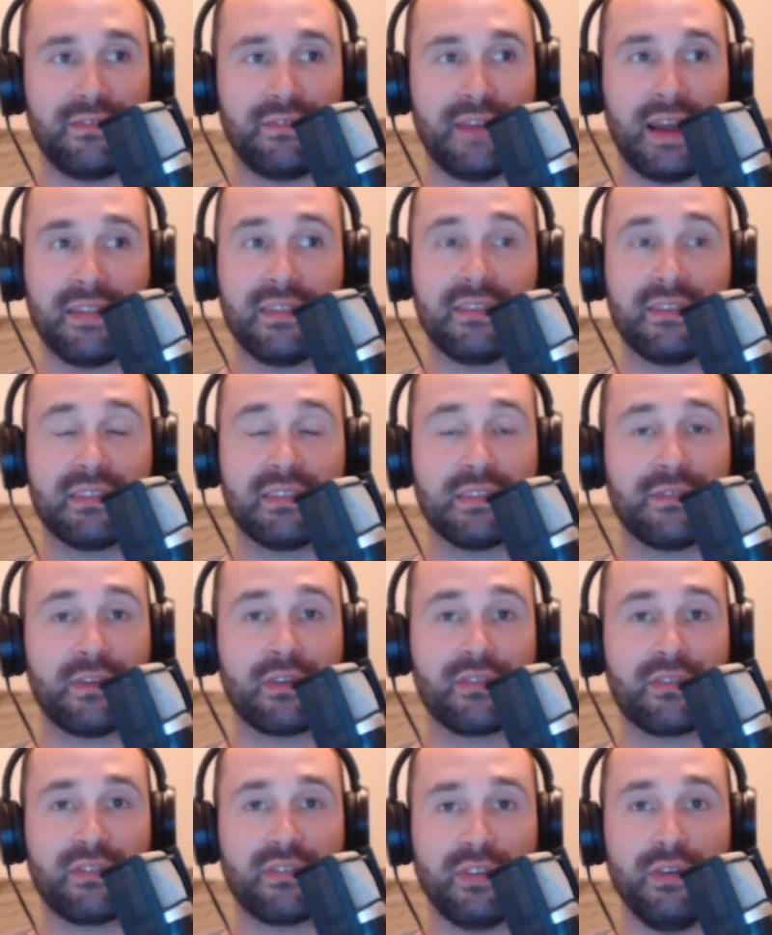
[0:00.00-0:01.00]
at least the
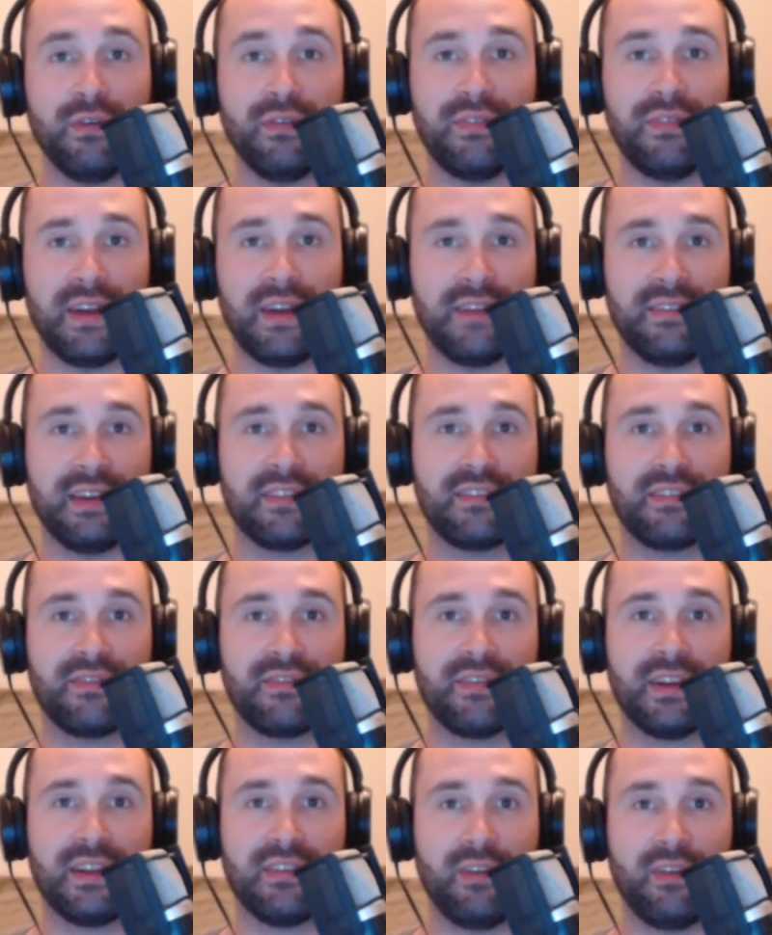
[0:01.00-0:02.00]
first two Five Nights at
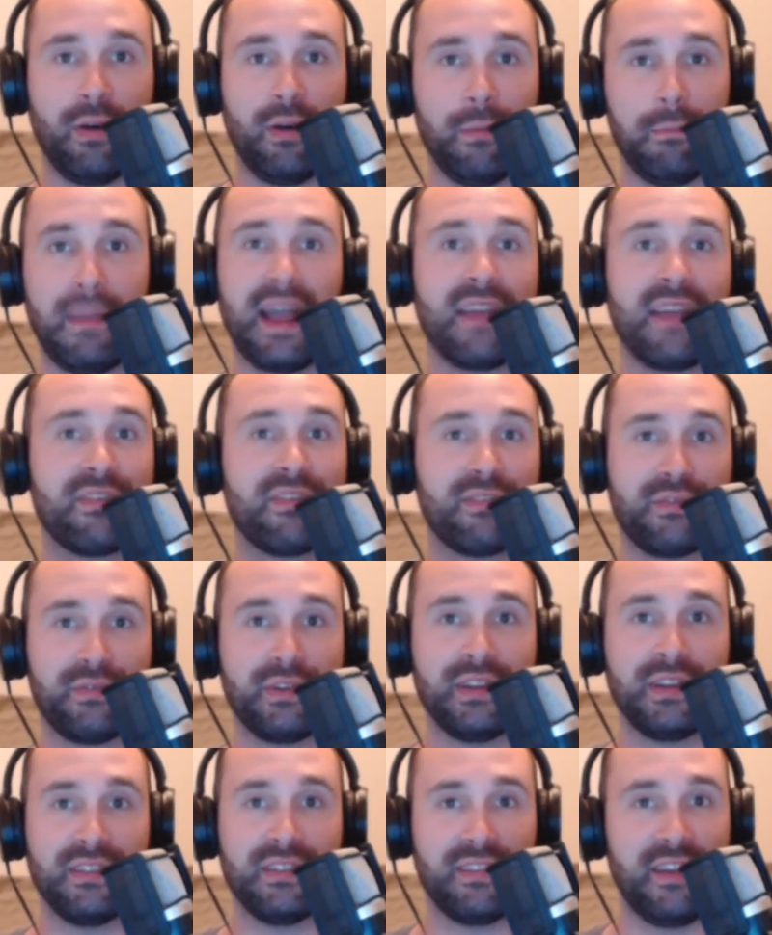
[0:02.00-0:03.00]
Freddy's are
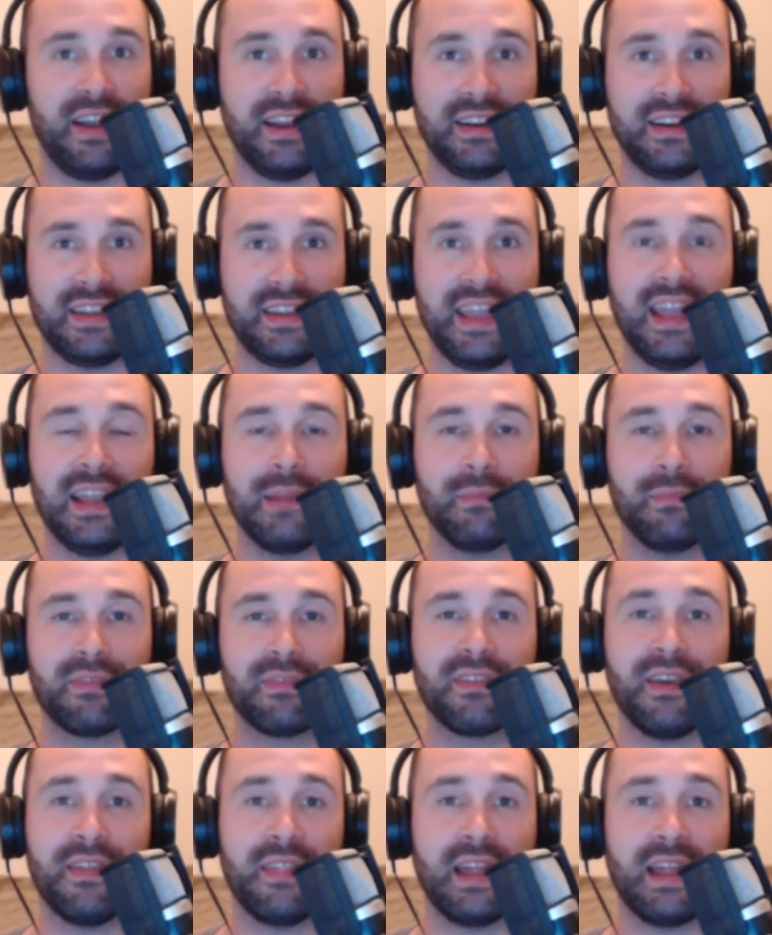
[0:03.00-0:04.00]
masterfully designed
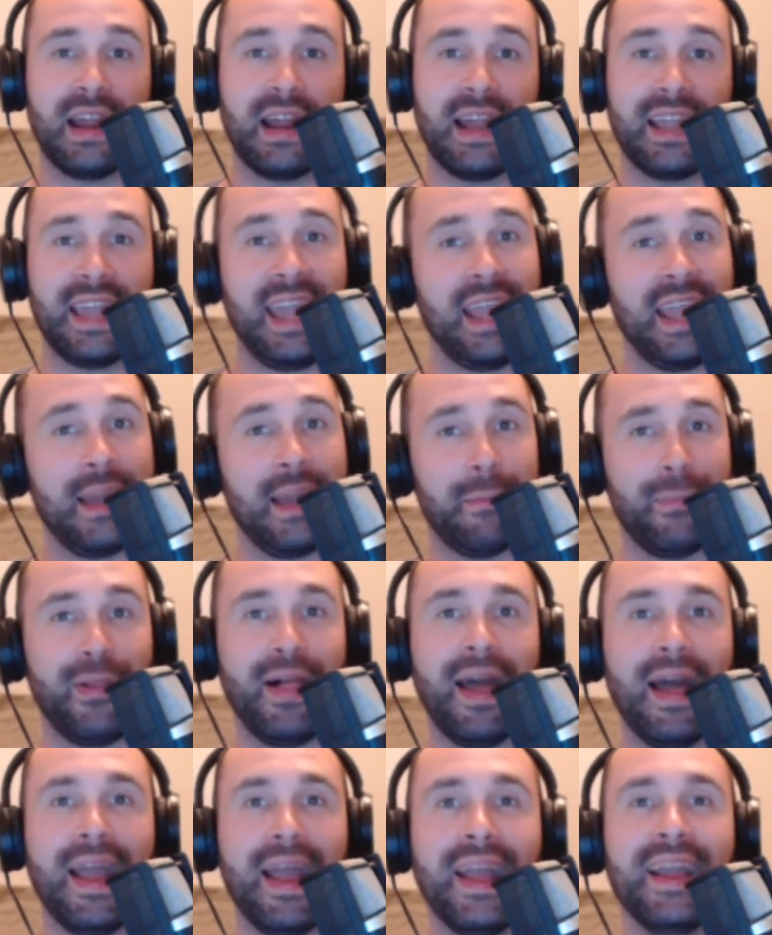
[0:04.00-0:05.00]
games that I can't
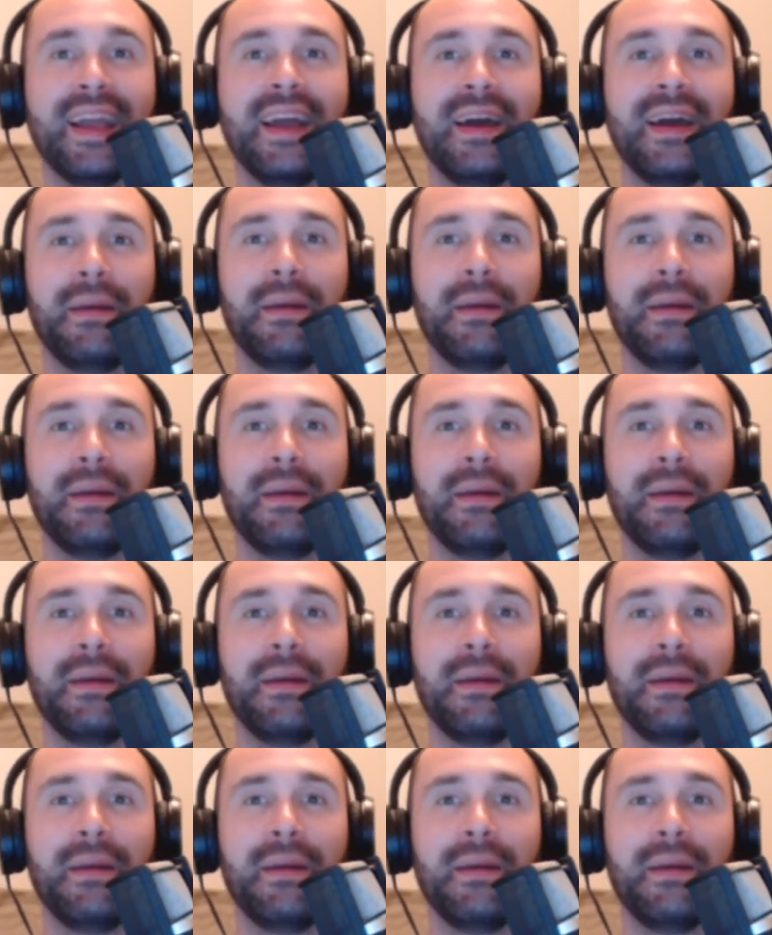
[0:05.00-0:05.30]
play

------------------------------

* _Exercise objective_
Skipping every picture, reproduce the records word for word.

* _Written solution_
[0:00.00-0:01.00]
at least the
[0:01.00-0:02.00]
first two Five Nights at
[0:02.00-0:03.00]
Freddy's are
[0:03.00-0:04.00]
masterfully designed
[0:04.00-0:05.00]
games that I can't
[0:05.00-0:05.30]
play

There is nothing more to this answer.